[Data entries]
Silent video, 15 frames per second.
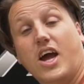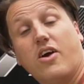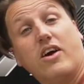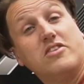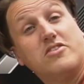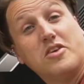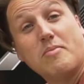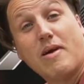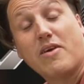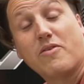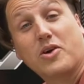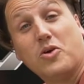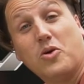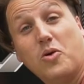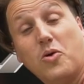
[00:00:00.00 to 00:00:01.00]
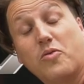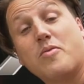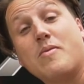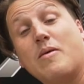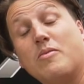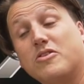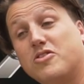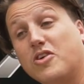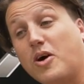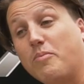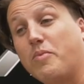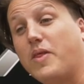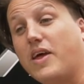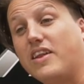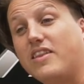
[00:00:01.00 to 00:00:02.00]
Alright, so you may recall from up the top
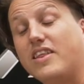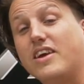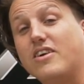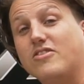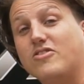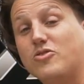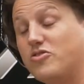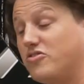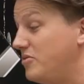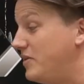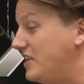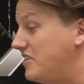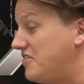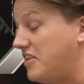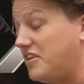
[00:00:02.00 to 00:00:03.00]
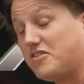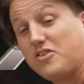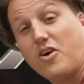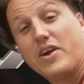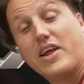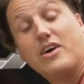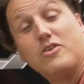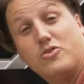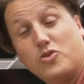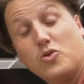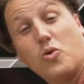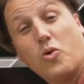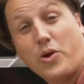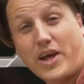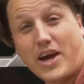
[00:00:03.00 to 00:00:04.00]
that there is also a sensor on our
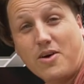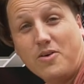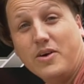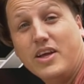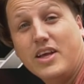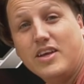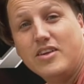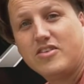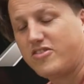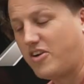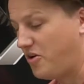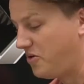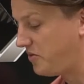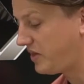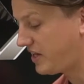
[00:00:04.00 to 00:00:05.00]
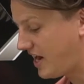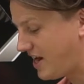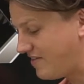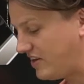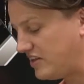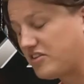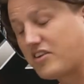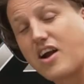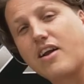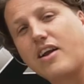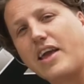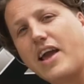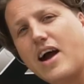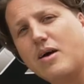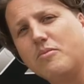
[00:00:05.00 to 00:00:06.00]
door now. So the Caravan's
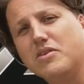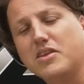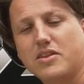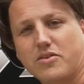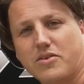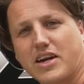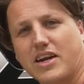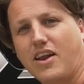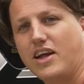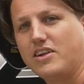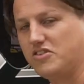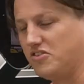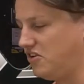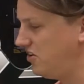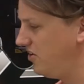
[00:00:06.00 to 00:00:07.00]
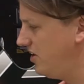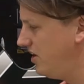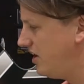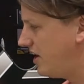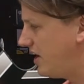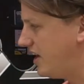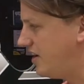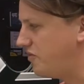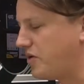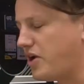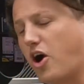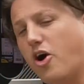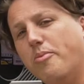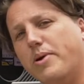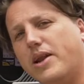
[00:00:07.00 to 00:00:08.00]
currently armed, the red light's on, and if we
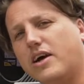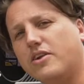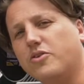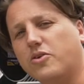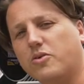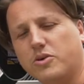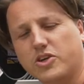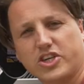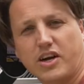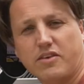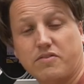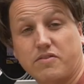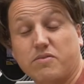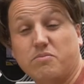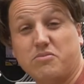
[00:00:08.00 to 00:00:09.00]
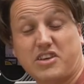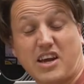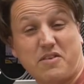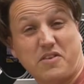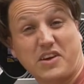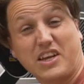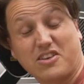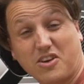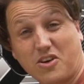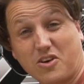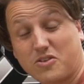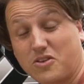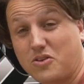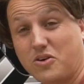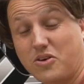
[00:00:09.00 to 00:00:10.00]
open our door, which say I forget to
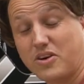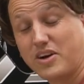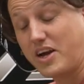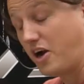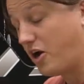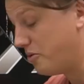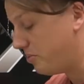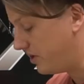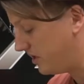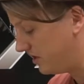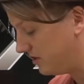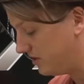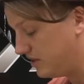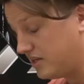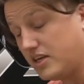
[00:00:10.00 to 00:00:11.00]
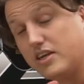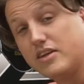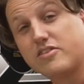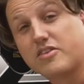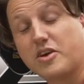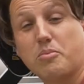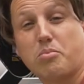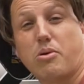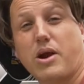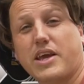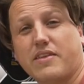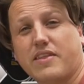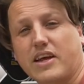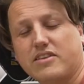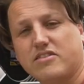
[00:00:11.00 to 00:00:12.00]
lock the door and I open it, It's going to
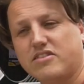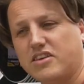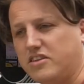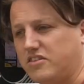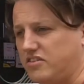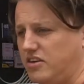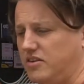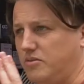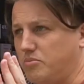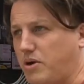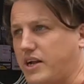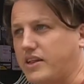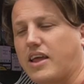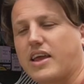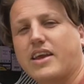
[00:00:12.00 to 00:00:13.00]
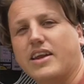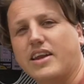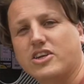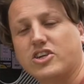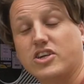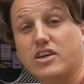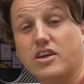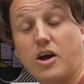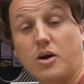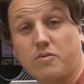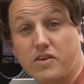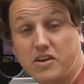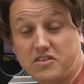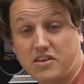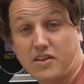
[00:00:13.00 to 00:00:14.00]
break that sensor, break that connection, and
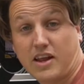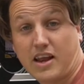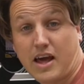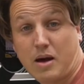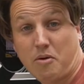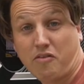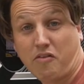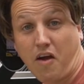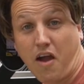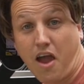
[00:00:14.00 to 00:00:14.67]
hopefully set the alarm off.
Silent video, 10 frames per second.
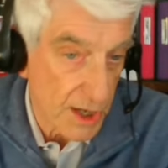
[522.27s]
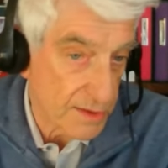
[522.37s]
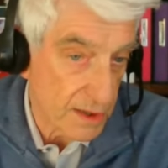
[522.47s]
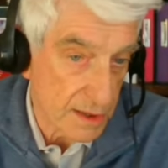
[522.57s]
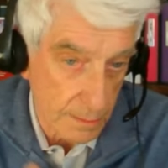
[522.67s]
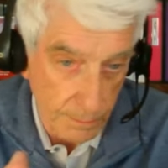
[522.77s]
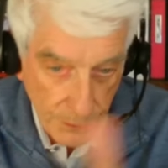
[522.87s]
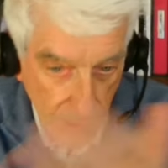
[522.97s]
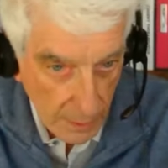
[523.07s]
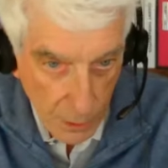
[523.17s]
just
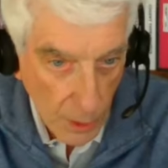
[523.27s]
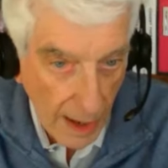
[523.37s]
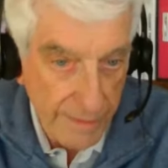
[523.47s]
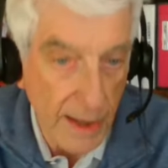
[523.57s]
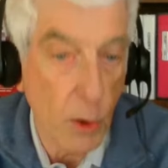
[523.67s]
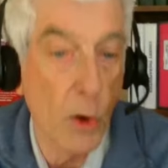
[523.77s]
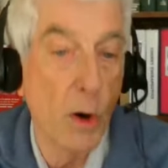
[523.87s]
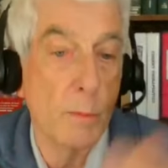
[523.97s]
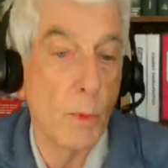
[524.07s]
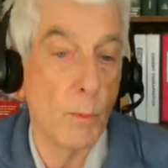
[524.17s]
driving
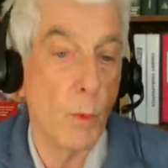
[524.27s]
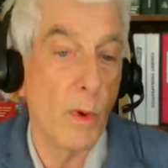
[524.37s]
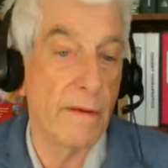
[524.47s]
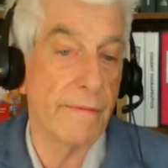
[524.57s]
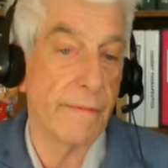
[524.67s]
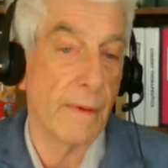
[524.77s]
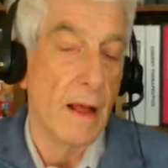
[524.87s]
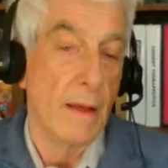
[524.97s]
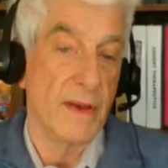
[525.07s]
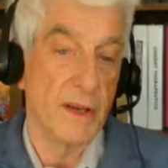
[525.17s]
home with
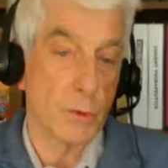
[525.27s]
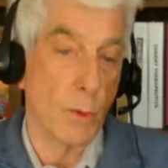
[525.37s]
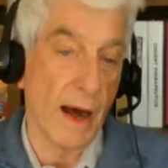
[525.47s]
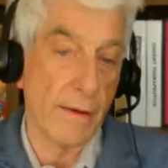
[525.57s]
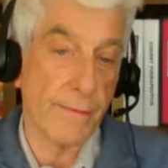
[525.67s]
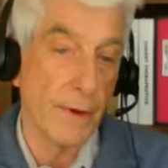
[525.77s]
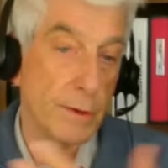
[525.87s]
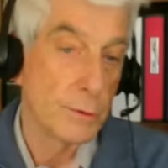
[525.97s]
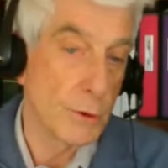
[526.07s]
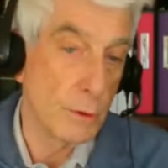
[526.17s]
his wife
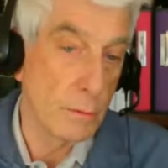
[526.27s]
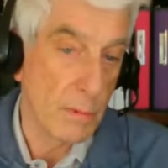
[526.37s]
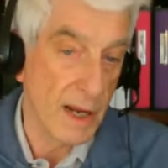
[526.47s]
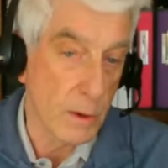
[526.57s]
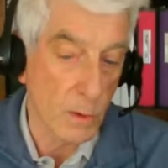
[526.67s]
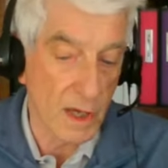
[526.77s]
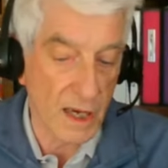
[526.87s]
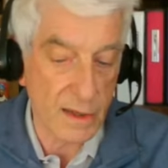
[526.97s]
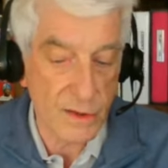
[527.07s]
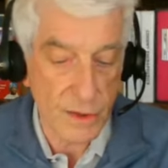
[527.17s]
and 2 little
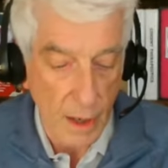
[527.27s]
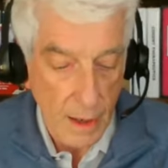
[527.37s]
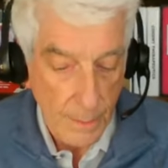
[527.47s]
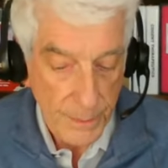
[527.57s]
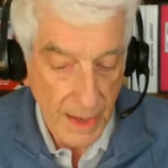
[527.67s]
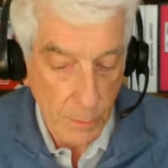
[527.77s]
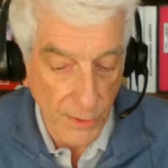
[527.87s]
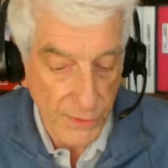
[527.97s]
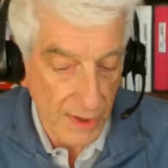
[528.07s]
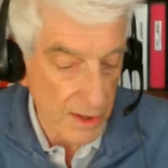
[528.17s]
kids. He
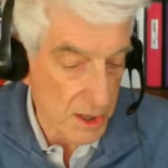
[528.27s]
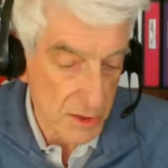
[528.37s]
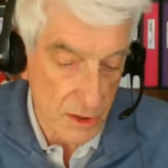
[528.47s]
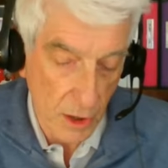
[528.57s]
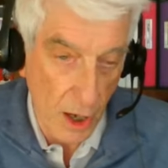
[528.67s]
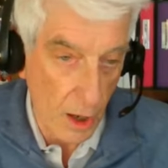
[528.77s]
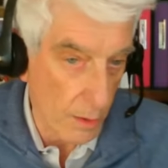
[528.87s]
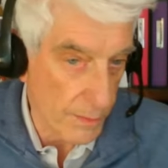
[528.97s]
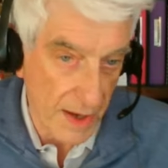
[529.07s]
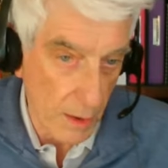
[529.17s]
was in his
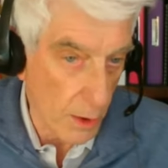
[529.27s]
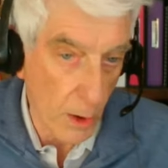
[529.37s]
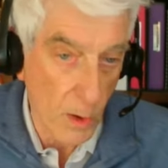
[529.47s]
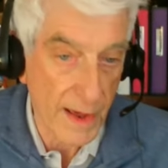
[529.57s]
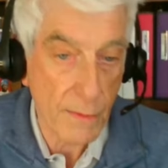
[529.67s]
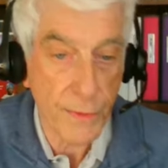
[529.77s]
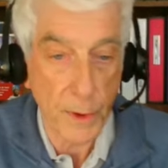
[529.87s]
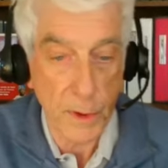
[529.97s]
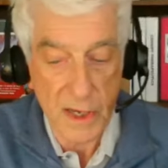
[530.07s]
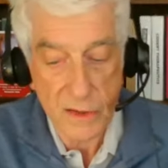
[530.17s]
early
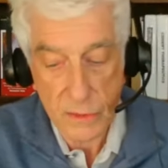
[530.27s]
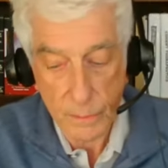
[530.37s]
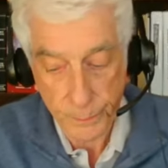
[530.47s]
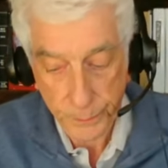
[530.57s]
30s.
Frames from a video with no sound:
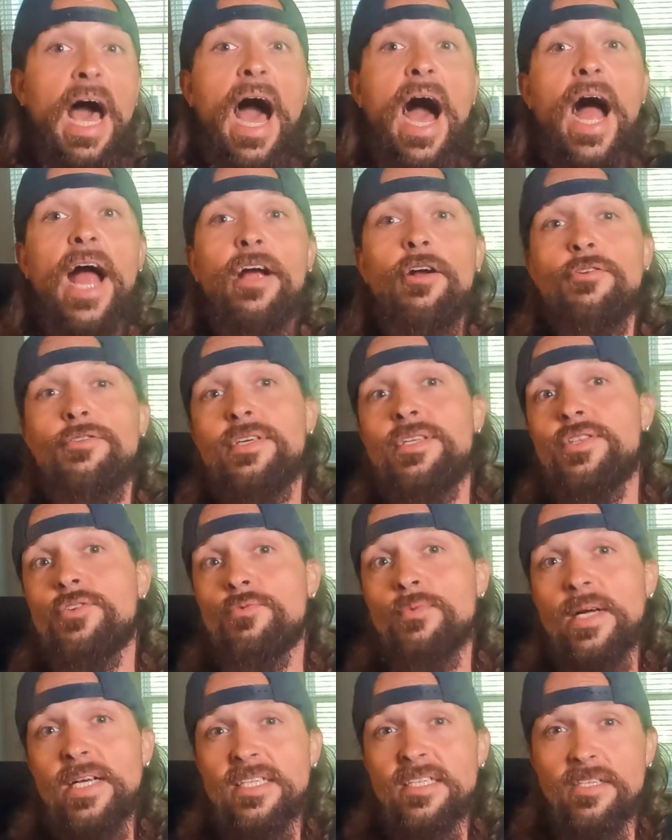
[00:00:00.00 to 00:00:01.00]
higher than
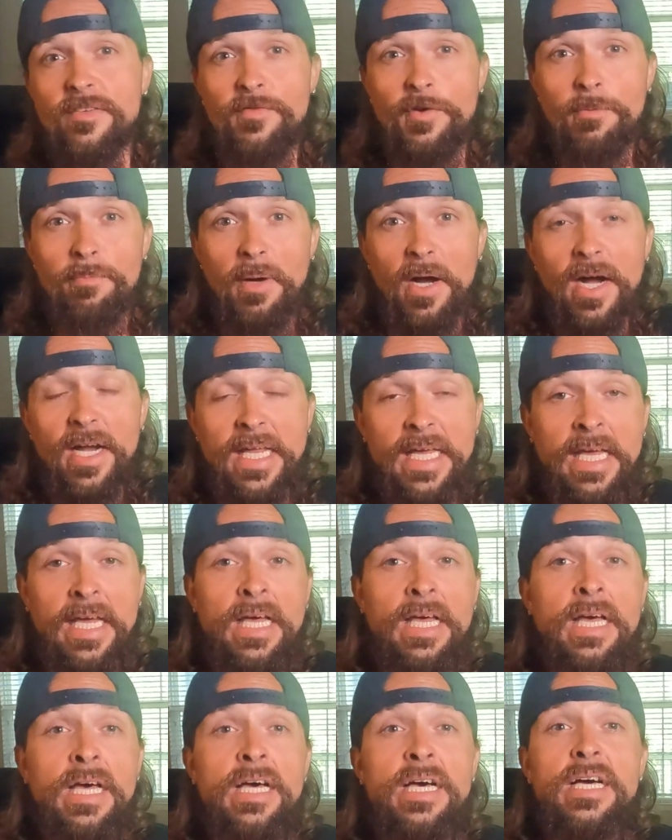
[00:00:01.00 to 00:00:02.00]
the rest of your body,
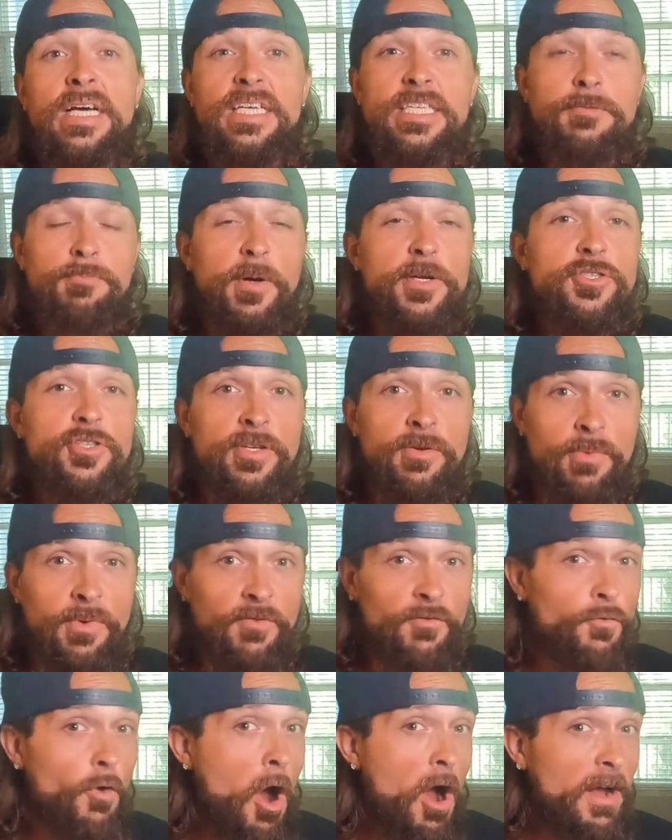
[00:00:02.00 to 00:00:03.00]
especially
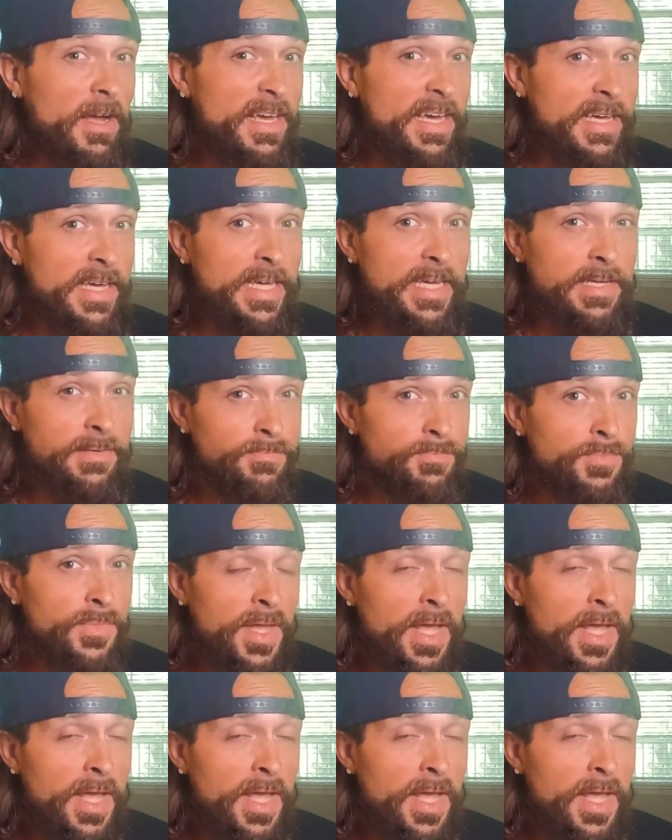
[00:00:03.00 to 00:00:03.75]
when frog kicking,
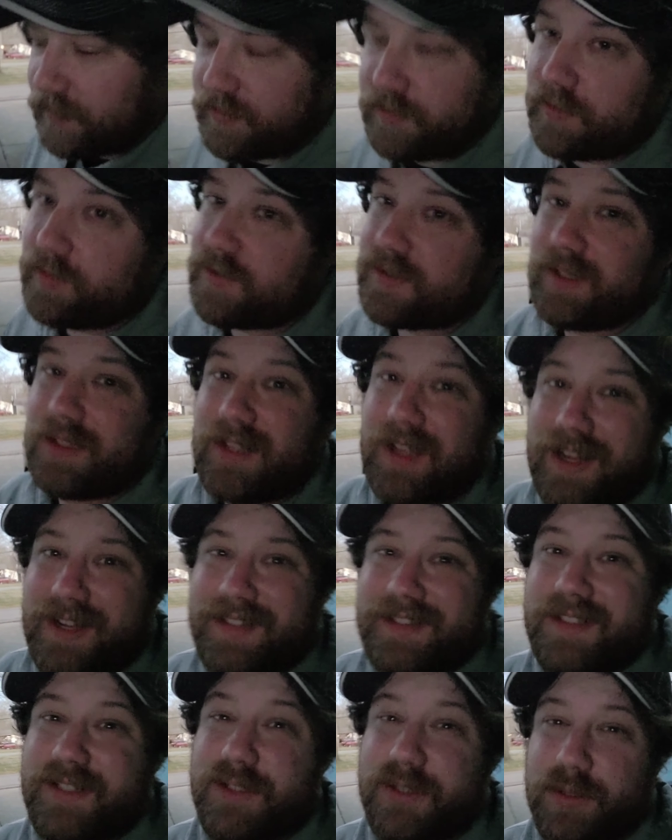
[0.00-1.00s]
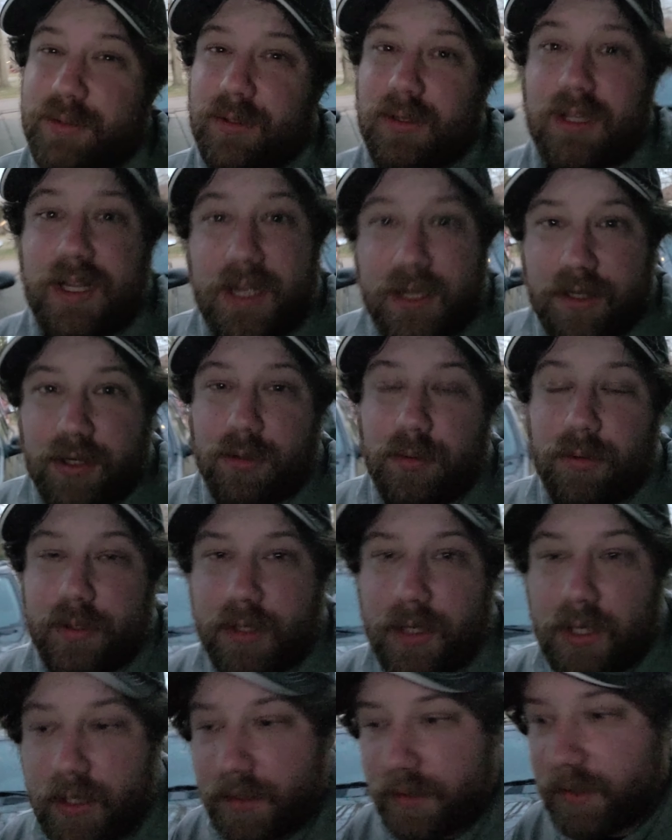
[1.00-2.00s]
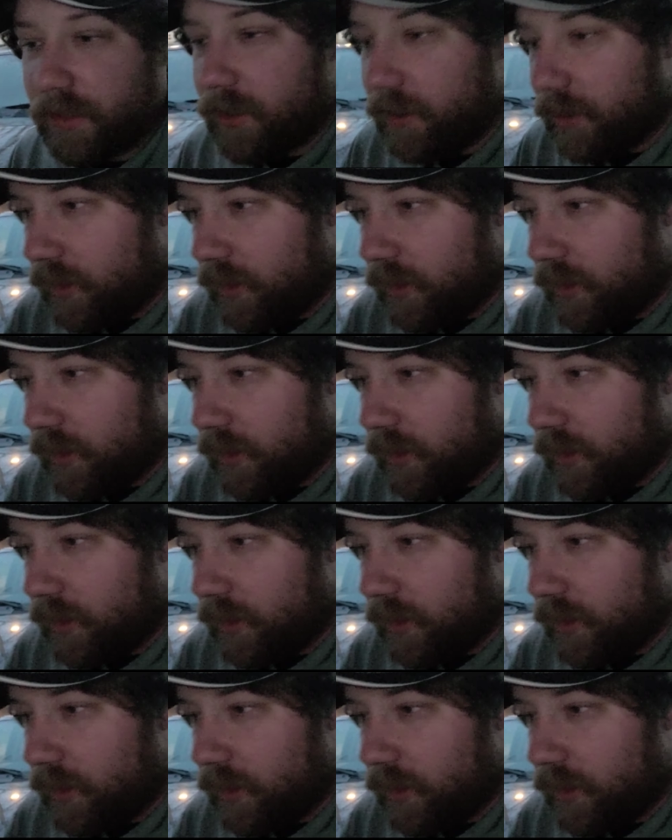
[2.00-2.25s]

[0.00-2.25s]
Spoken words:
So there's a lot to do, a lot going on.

[Directions for this task] Please copy every record above exactly, but leave the pictures out.

[Exercise output]
Silent video, 15 frames per second.
[00:00:00.00 to 00:00:01.00]
[00:00:01.00 to 00:00:02.00]
Alright, so you may recall from up the top
[00:00:02.00 to 00:00:03.00]
[00:00:03.00 to 00:00:04.00]
that there is also a sensor on our
[00:00:04.00 to 00:00:05.00]
[00:00:05.00 to 00:00:06.00]
door now. So the Caravan's
[00:00:06.00 to 00:00:07.00]
[00:00:07.00 to 00:00:08.00]
currently armed, the red light's on, and if we
[00:00:08.00 to 00:00:09.00]
[00:00:09.00 to 00:00:10.00]
open our door, which say I forget to
[00:00:10.00 to 00:00:11.00]
[00:00:11.00 to 00:00:12.00]
lock the door and I open it, It's going to
[00:00:12.00 to 00:00:13.00]
[00:00:13.00 to 00:00:14.00]
break that sensor, break that connection, and
[00:00:14.00 to 00:00:14.67]
hopefully set the alarm off.
Silent video, 10 frames per second.
[522.27s]
[522.37s]
[522.47s]
[522.57s]
[522.67s]
[522.77s]
[522.87s]
[522.97s]
[523.07s]
[523.17s]
just
[523.27s]
[523.37s]
[523.47s]
[523.57s]
[523.67s]
[523.77s]
[523.87s]
[523.97s]
[524.07s]
[524.17s]
driving
[524.27s]
[524.37s]
[524.47s]
[524.57s]
[524.67s]
[524.77s]
[524.87s]
[524.97s]
[525.07s]
[525.17s]
home with
[525.27s]
[525.37s]
[525.47s]
[525.57s]
[525.67s]
[525.77s]
[525.87s]
[525.97s]
[526.07s]
[526.17s]
his wife
[526.27s]
[526.37s]
[526.47s]
[526.57s]
[526.67s]
[526.77s]
[526.87s]
[526.97s]
[527.07s]
[527.17s]
and 2 little
[527.27s]
[527.37s]
[527.47s]
[527.57s]
[527.67s]
[527.77s]
[527.87s]
[527.97s]
[528.07s]
[528.17s]
kids. He
[528.27s]
[528.37s]
[528.47s]
[528.57s]
[528.67s]
[528.77s]
[528.87s]
[528.97s]
[529.07s]
[529.17s]
was in his
[529.27s]
[529.37s]
[529.47s]
[529.57s]
[529.67s]
[529.77s]
[529.87s]
[529.97s]
[530.07s]
[530.17s]
early
[530.27s]
[530.37s]
[530.47s]
[530.57s]
30s.
Frames from a video with no sound:
[00:00:00.00 to 00:00:01.00]
higher than
[00:00:01.00 to 00:00:02.00]
the rest of your body,
[00:00:02.00 to 00:00:03.00]
especially
[00:00:03.00 to 00:00:03.75]
when frog kicking,
[0.00-1.00s]
[1.00-2.00s]
[2.00-2.25s]

[0.00-2.25s]
Spoken words:
So there's a lot to do, a lot going on.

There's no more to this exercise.